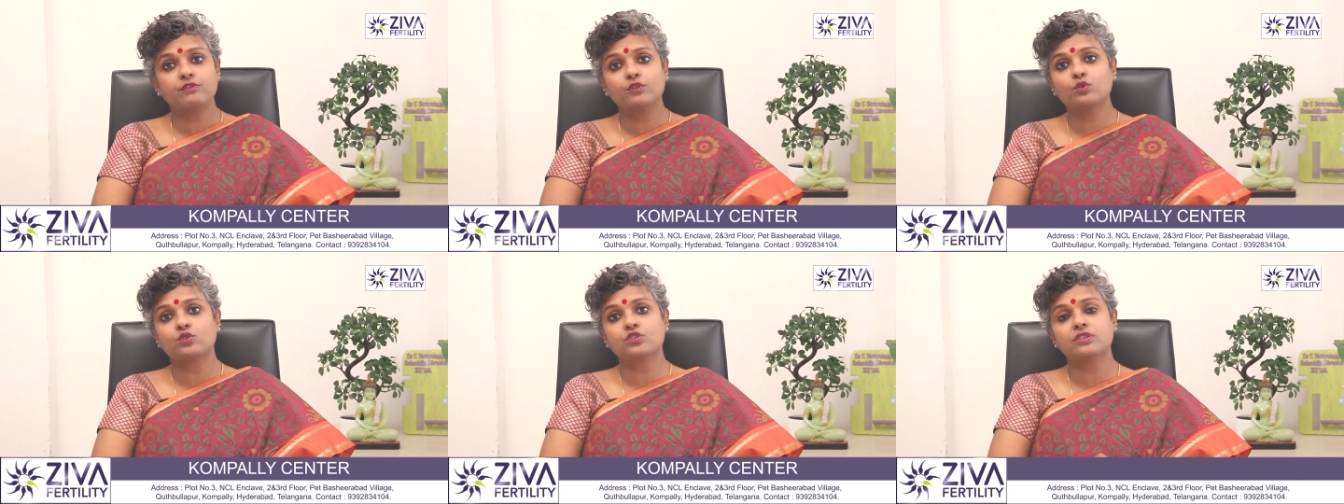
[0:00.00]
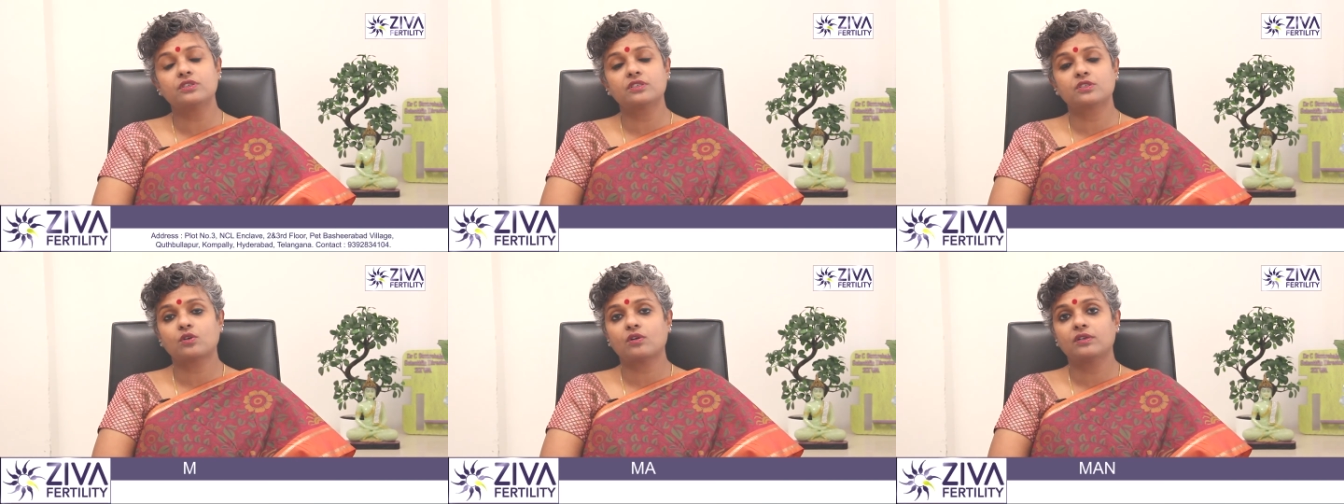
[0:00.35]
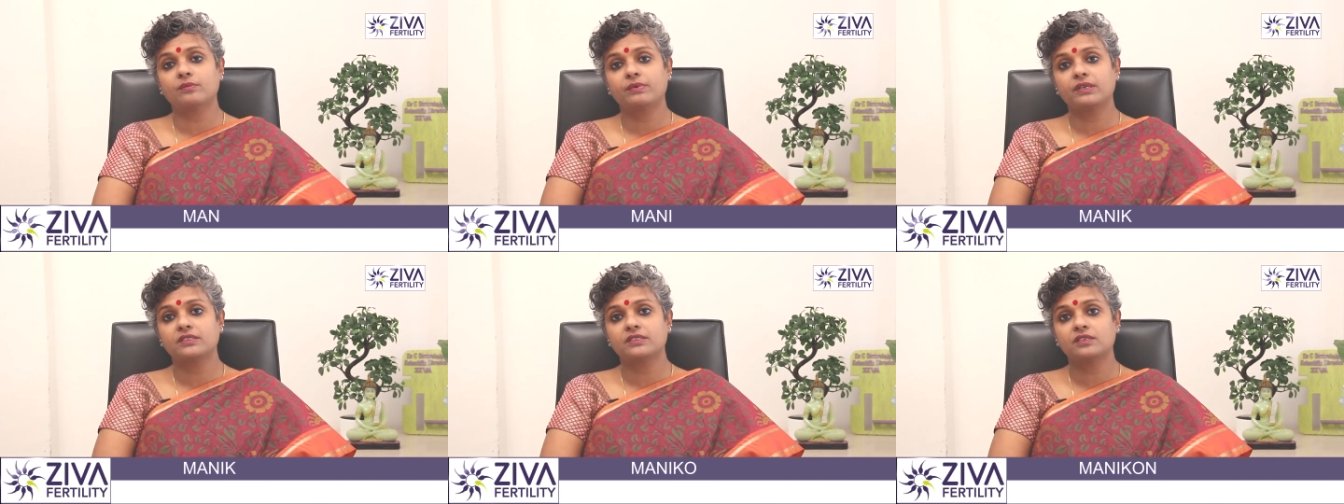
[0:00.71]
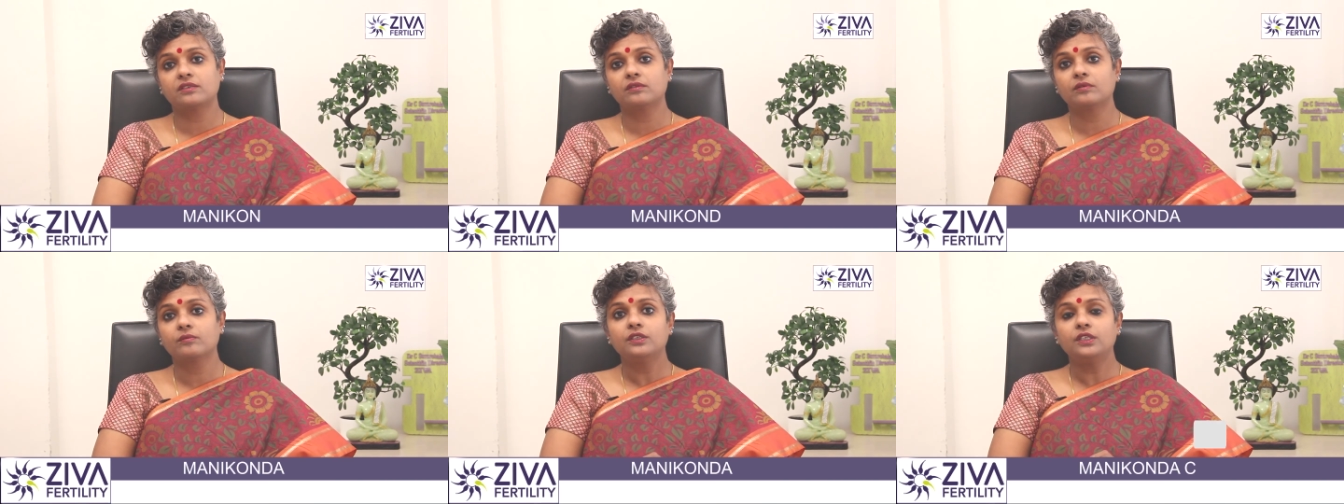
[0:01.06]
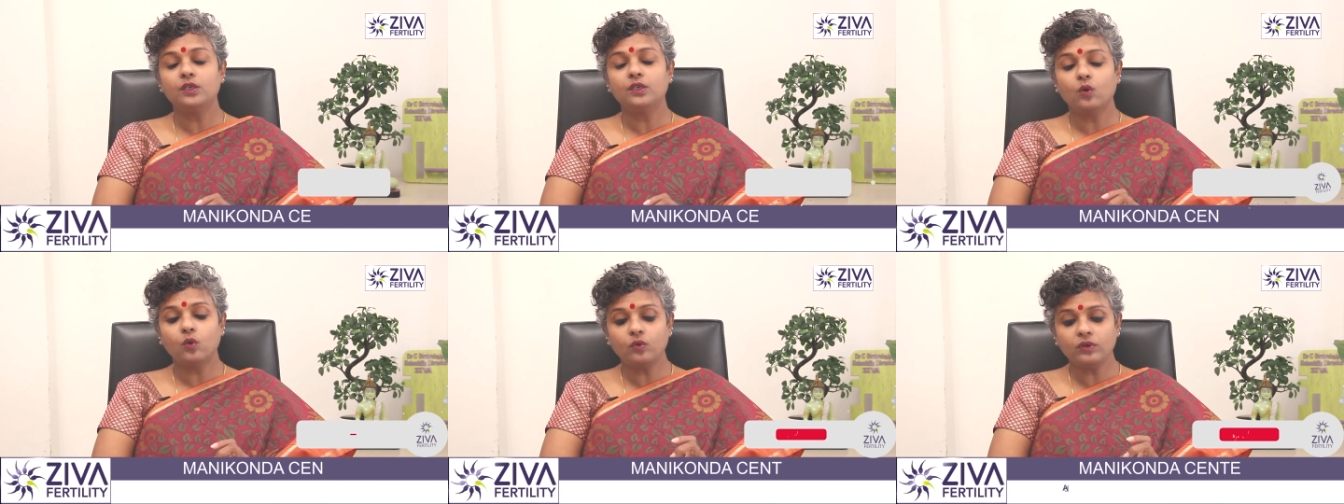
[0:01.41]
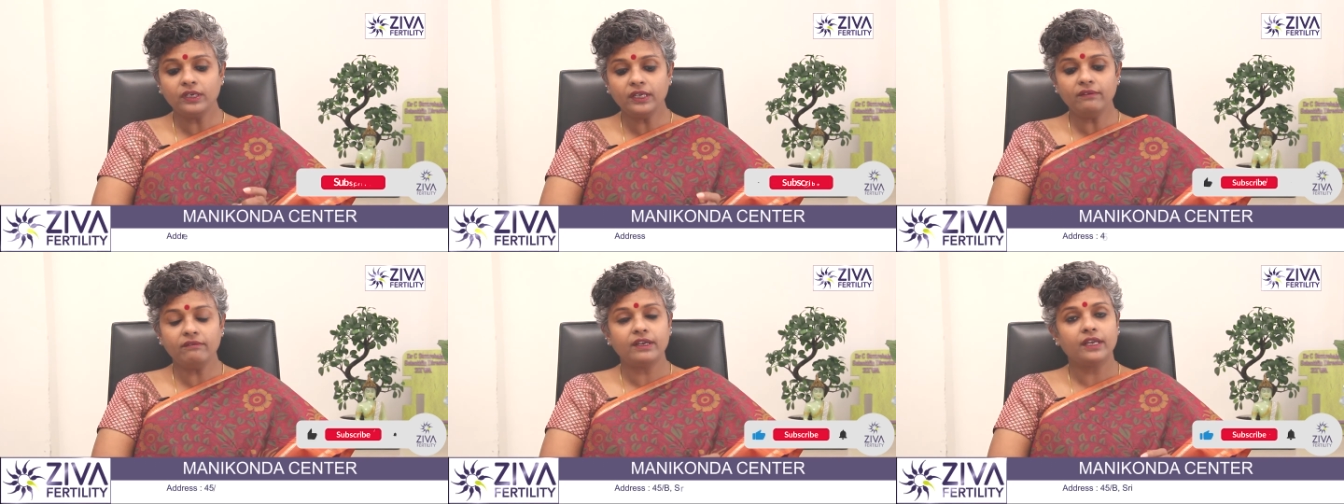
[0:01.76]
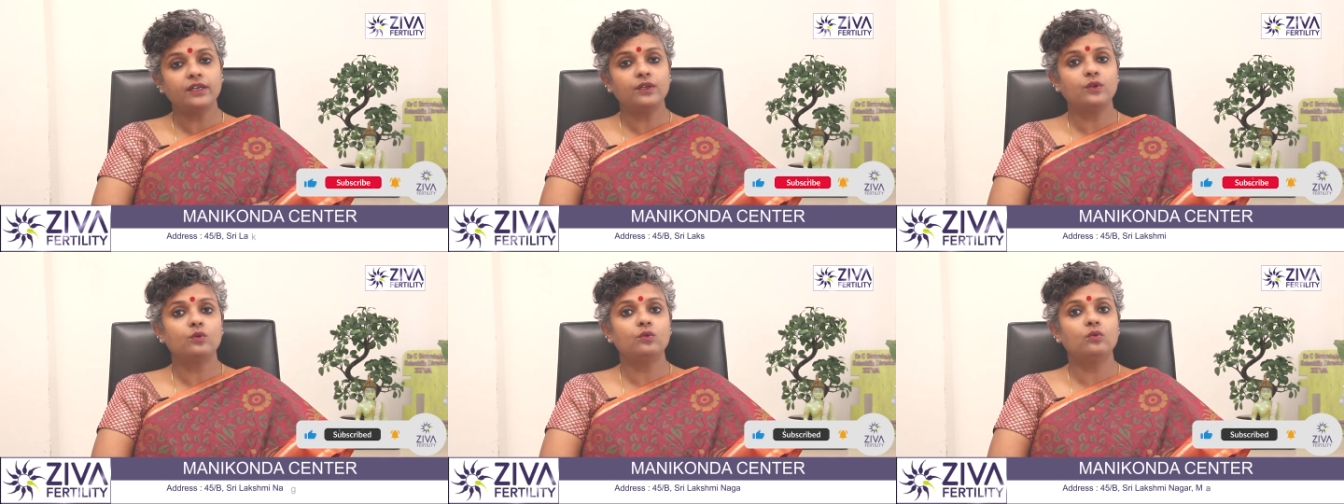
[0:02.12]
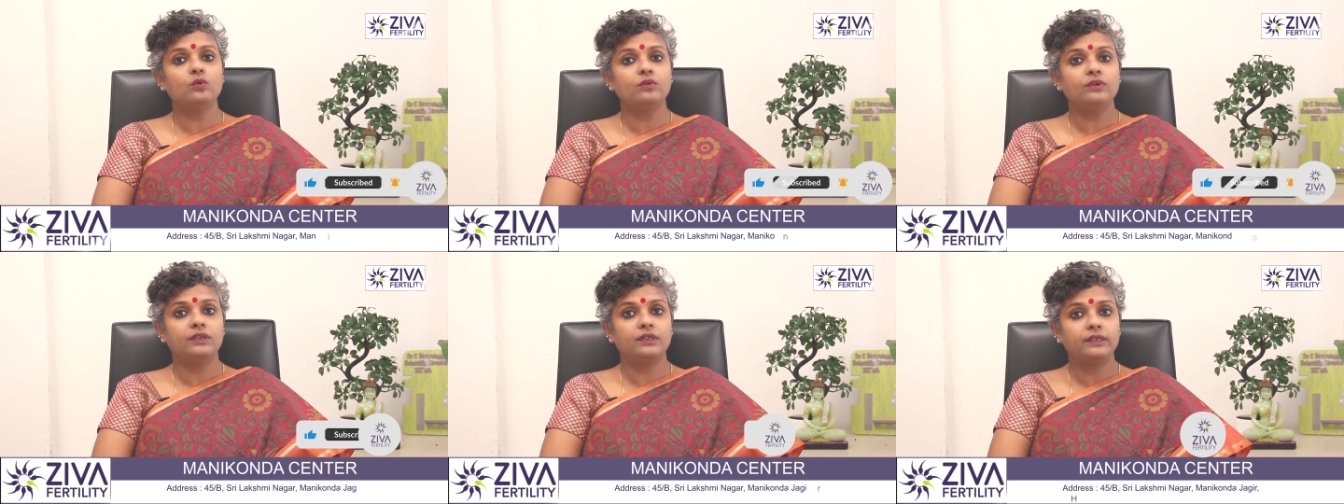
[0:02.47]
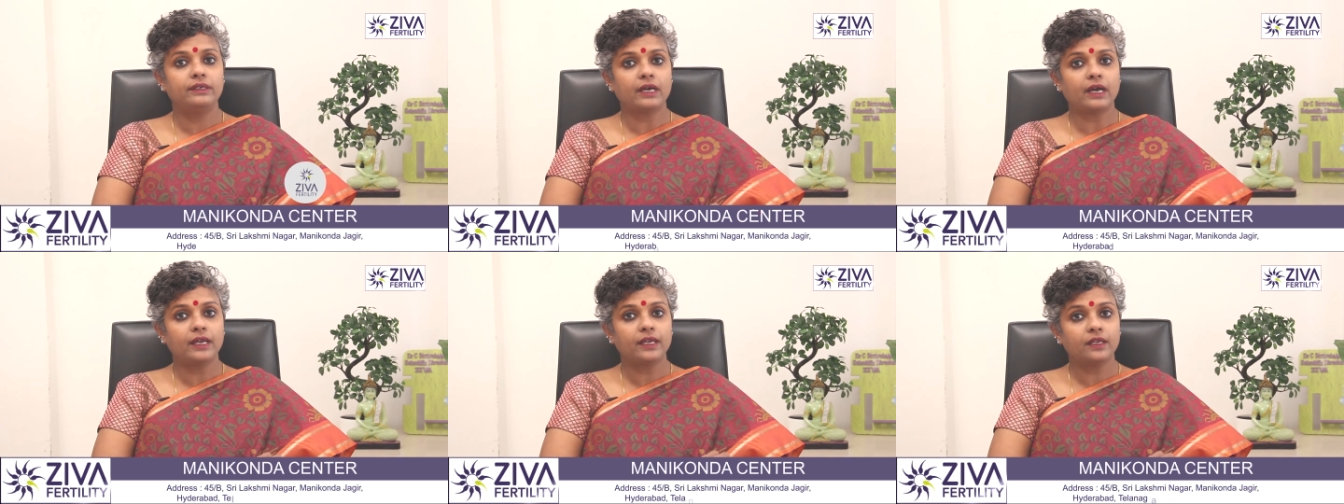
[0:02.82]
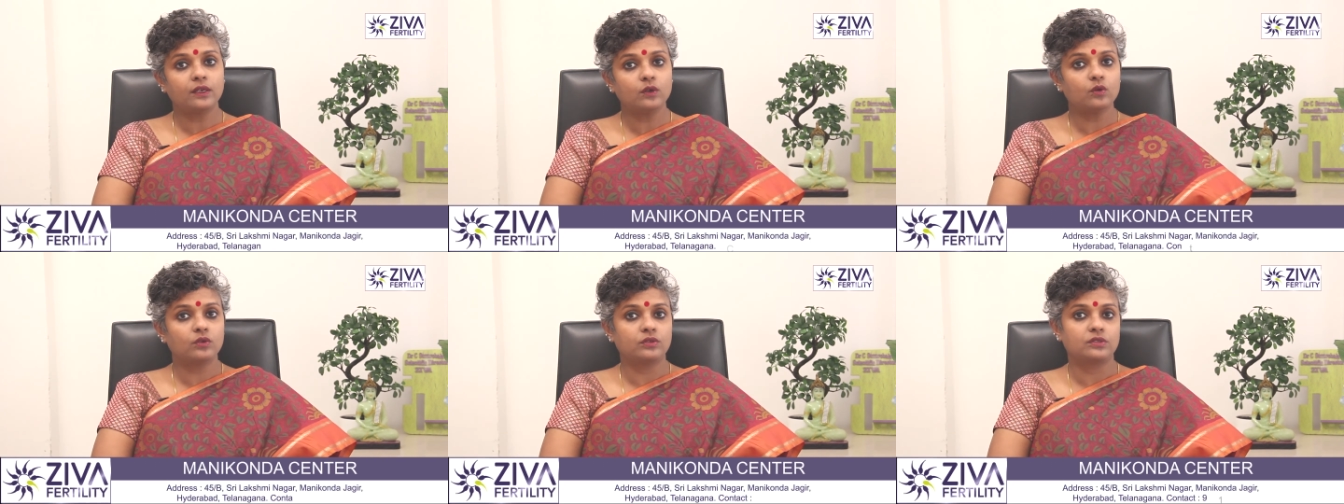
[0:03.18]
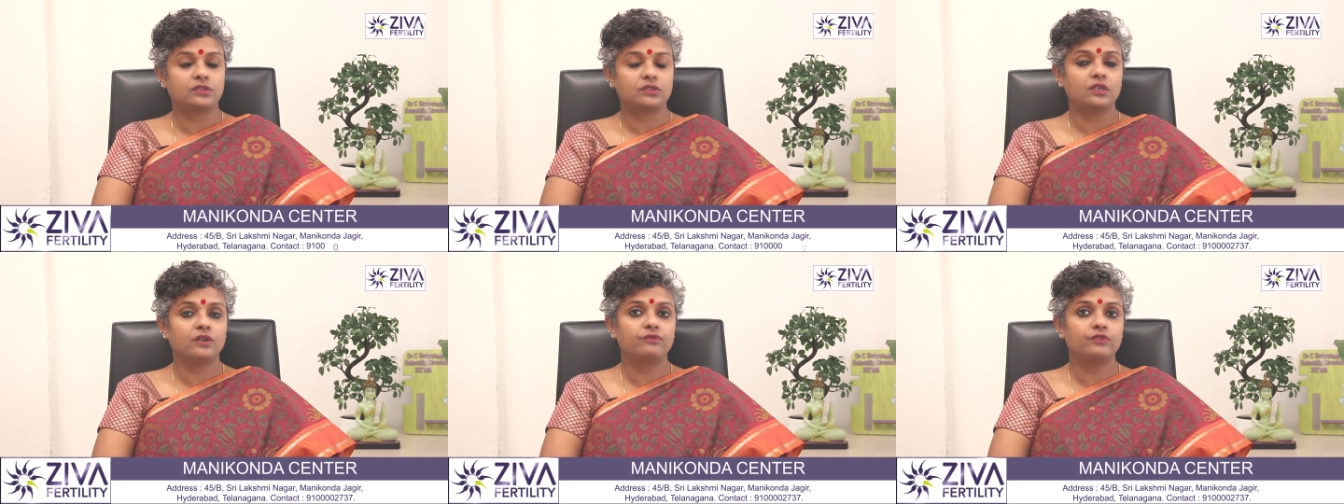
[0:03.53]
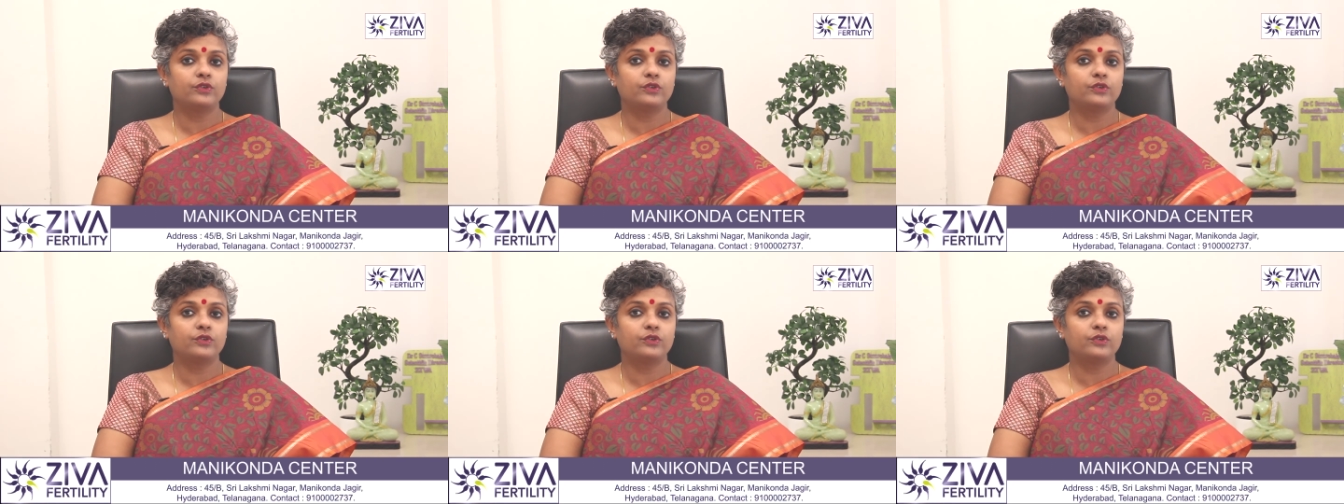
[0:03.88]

fusion disorder present. The only way to diagnose a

What you need to do → Set each line of the records down exactly, leaving every picture out.

Reply to the task →
[0:00.00]
[0:00.35]
[0:00.71]
[0:01.06]
[0:01.41]
[0:01.76]
[0:02.12]
[0:02.47]
[0:02.82]
[0:03.18]
[0:03.53]
[0:03.88]

fusion disorder present. The only way to diagnose a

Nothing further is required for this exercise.